Well, than it’s probably a good thing you don’t write all that many words… why are you fucking even complaining about it and wasting my fucking precious time!! Don’t you know I have stocks and shares to buy and poor people to oppress?!

Will you shut the fuck up for a minute, imaginary reader who happens to be an oppressive dictator because that is what I think the average readership of this blog is! I didn’t ask you for your opinion. You don’t see me come to your (imaginary) blog and interrupt you when you are busy writing boring pieces about how you are writing negative words (or killing puppies, because you’re a vile dictator and that’s what you do for fun on Wednesdays).

(Hey, everyone looking back from the future when I really am in the asylum… You really can’t say there were no signs of my impending mental collapse.)
Anyways, sorry about that. The things I do to not have to write a story…  Getting back to me complaining about boring shit in… 5…4…3…2…

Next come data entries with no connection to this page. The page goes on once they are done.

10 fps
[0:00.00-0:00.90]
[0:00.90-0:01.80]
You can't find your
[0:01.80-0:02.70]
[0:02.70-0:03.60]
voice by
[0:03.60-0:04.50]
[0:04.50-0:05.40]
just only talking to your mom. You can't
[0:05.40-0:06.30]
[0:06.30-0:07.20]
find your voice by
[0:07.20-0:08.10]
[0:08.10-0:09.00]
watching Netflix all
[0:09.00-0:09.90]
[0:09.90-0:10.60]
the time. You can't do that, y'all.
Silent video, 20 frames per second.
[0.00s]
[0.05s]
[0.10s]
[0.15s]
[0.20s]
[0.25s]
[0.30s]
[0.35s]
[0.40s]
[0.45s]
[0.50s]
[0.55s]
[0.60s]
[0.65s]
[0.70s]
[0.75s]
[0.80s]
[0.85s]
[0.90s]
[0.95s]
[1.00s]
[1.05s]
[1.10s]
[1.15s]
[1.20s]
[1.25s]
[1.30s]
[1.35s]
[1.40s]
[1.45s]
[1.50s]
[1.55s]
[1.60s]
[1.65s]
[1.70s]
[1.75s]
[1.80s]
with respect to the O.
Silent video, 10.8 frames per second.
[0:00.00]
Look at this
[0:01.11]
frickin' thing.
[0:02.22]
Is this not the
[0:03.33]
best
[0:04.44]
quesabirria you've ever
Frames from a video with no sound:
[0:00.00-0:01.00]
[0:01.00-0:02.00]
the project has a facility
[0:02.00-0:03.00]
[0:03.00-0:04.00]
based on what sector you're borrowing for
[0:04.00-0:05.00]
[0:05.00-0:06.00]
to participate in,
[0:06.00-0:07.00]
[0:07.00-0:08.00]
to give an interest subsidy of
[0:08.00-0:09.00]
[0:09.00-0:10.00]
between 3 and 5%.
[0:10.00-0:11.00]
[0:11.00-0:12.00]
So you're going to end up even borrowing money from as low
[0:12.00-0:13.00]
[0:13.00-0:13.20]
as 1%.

Basically what happens is that every day I write way more words than I end up with. I think about half of everything I write bites the dust before the day is over. The rest will be erased over the course of the next few days. And slowly, but gently I’m shaping this tale into something that is both amazing and heart breaking (read: self indulging and cringe-worthy). Because it is relatively easy to write a thousand words in an hour, what is much, much harder is for those words to form logical sentences and actually make sense. And if you want all of those sentences to shape and build together to something even bigger… It takes time and a lot of rewriting.

And sometimes you get stuck, and there is nothing to do but trash 2000 words. Not all of them bad, in fact, some of them are great. (Obviously, since I wrote them). And I would say that gets frustrating (as I did when I started this post). But it really doesn’t. Because I am building a house of words, and if the foundation isn’t solid. There is no point in continuing.

So yes, most days I really hate writing. It’s a drag and you feel you end up with nothing but good intentions and bad sentences. But in the end, I know that what I hate even more than writing is not writing. So, I am condemned to crawl behind my shitty old computer and punch away on the keys, feel like a talentless hack and do it anyways. Because it’s kind of all I have. (Hey people with real jobs and lives, don’t you feel great about yourself right now?!)It’s coincidentally also what I came here to do, so the fact that I am finally, consistently doing it gives me some small feeling of pride. (at this point in time, I’ll take what I can get)

I may be writing at a negative pace right now, but in the end, I am still almost 11,000 words into a story that is kind of funny (it’s about suicide. Always a hoot). And I am learning all new kinds of things (mostly about killing yourself -for instance, did you know it was painful and unpleasant– and the Looney Tunes).

And someday soon, I might post the first chapter here. So you guys can tell me whether I am the genius many prophets once proclaimed I was, or if I just should get on with it and kill myself. (Just kidding, I am totally waiting for that Apocalypse. I’m crossing my fingers for either zombies or an ice age!)

Scariest. Fucking. Thing. Ever.

Scariest. Fucking. Thing. Ever.

P.S.

The first person that emails me saying that perhaps writing would go a lot faster if I didn’t waste 1200 words on a blog post where I mostly talk to my imaginary dictator friend and ramble on about boring shit that really no one in the world gives a shit about except myself…  can expect a bullet engraved with his or her name in the mail.